◆ What you should do
Set down, please, exactly the lines below that run from the line with "[00:00:01.00 to 00:00:02.00]" to the line with "[00:00:05.00 to 00:00:06.00]", both lines included.

---------- Data records ----------

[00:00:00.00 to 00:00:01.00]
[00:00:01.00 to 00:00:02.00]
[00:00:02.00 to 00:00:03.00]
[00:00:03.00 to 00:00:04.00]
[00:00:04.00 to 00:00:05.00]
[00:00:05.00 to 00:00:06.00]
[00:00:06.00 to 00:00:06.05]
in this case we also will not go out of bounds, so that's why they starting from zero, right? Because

----------
---------- Data records ----------

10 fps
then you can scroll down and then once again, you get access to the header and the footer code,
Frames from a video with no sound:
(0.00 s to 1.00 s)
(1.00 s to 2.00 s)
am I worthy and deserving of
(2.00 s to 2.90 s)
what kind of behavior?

----------

◆ Task result
[00:00:01.00 to 00:00:02.00]
[00:00:02.00 to 00:00:03.00]
[00:00:03.00 to 00:00:04.00]
[00:00:04.00 to 00:00:05.00]
[00:00:05.00 to 00:00:06.00]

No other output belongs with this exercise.